Data Point Settings

Data Point Settings

Available since: v.26.1.0, Apr 1, 2024

Active

Table of Content

Overview

 

Description

The settings dialog of the data points step offers configurations the models used for training.

The data points step supports 3 different model types (also known as “Classifier Types”).

  • Lightweight

  • DeepExtract

  • DeepExtract v2

For each selection of those, there is a different set of parameters to adjust its behavior. The complete set of configurations can be found in the table below.

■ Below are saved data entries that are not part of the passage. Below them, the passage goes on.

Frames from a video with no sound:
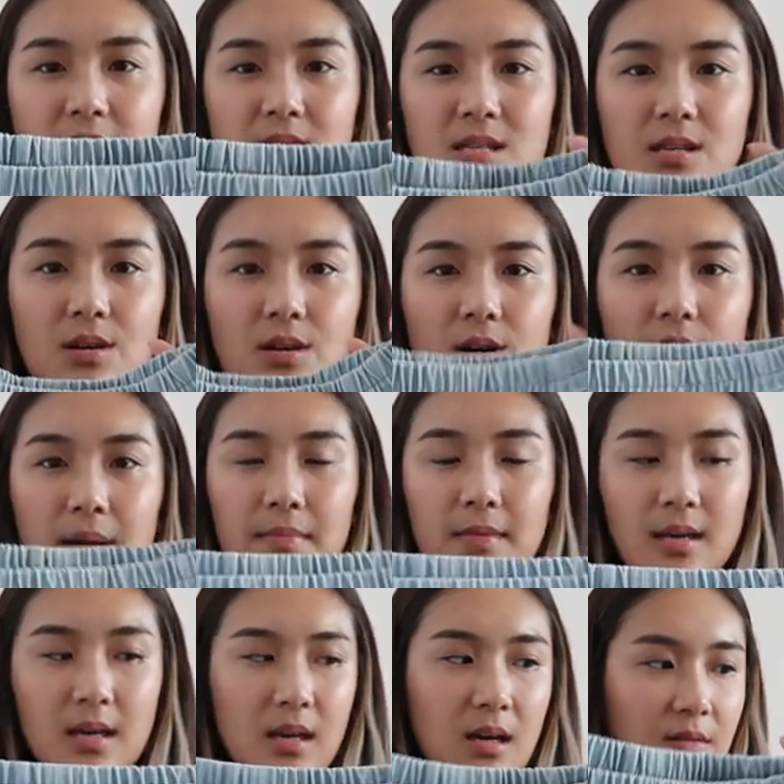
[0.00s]
so I'm
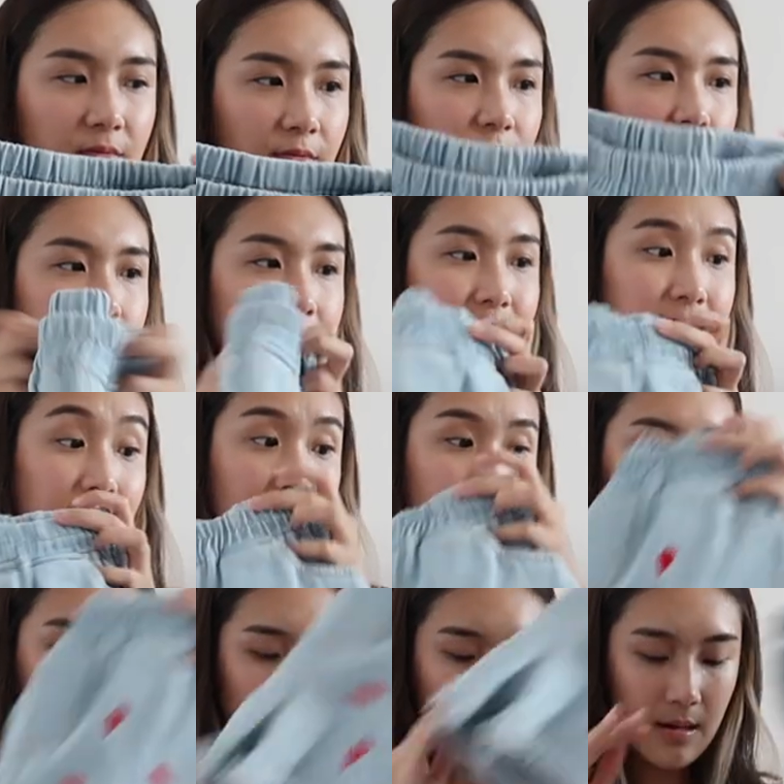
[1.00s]
thinking of
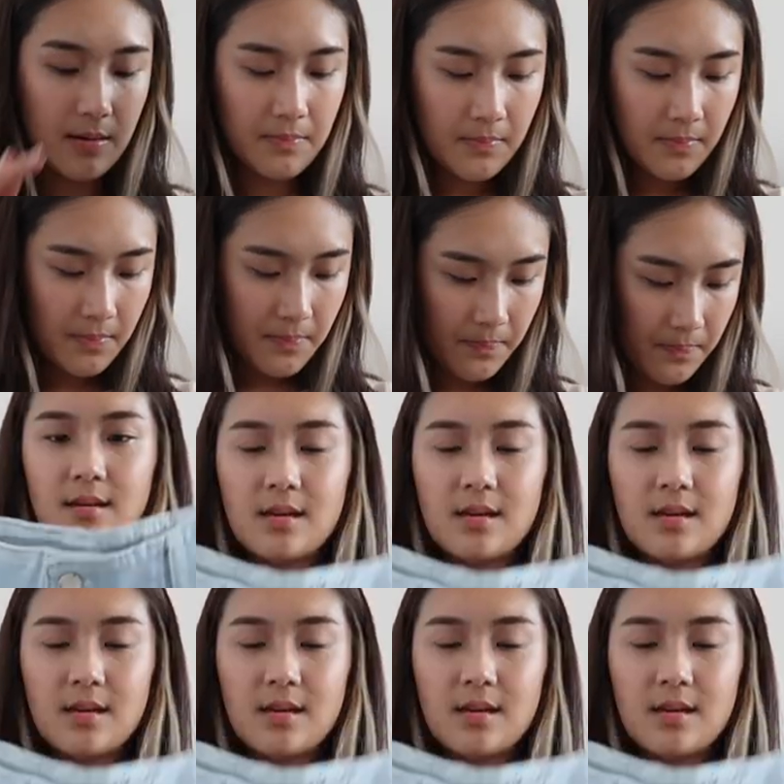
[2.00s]
selling them.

The complete overview over all settings can be found in the table below:

Name

Only Available for

Possible Values

Description

Default

Name

Only Available for

Possible Values

Description

Default

Label Name As Custom Tag

 

Yes, No, Auto

Defines whether the Export Step will have the class attributes for tagged elements with the export key values or the label name of the datapoint schema.

Auto → No

Classifier Type

 

Lightweight, DeepExtract, DeepExtract v2

Specify which machine learning model type is used for predicting the data points.
Choose

Lightweight, to select a model optimized for speed, resulting in fast training and evaluation

DeepExtract, to select a model optimized for optimal predictions. Requiring more time for training and evaluation, this type of model delivers more accurate predictions with a focus on semantic undestanding.

DeepExtract v2, to select a model optimized for optimal predictions. Requiring more time for training and evaluation, this type of model delivers more accurate predictions. DeepExtract v2 supersedes DeepExtract with main improvements in a more powerful model architecture and support for multilingual text.

DeepExtractv2

Learning Rate

Classifier Type = Lightweight

Numeric

The learning rate of the algorithm. We do not have a learning rate scheduler, it is this same value every epoch.

0.08

Sigmoid Parameter

Classifier Type = Lightweight

Numeric

Parameter for the sigmoid function.

0.5

Seed

Classifier Type = Lightweight

Numeric

A seed to shuffle the training set.

42

Unbalanced Sets

Classifier Type = Lightweight

Yes, No

Tells the model that the data is unbalanced in frequency.

Yes

Featurization Type

Classifier Type = Lightweight

Table Aware,
Basic

This describes the type of featurization, i.e. the way text is translated to machine understandable format.

Choose

Table Aware, if it is relevant that a word is inside or outside a table.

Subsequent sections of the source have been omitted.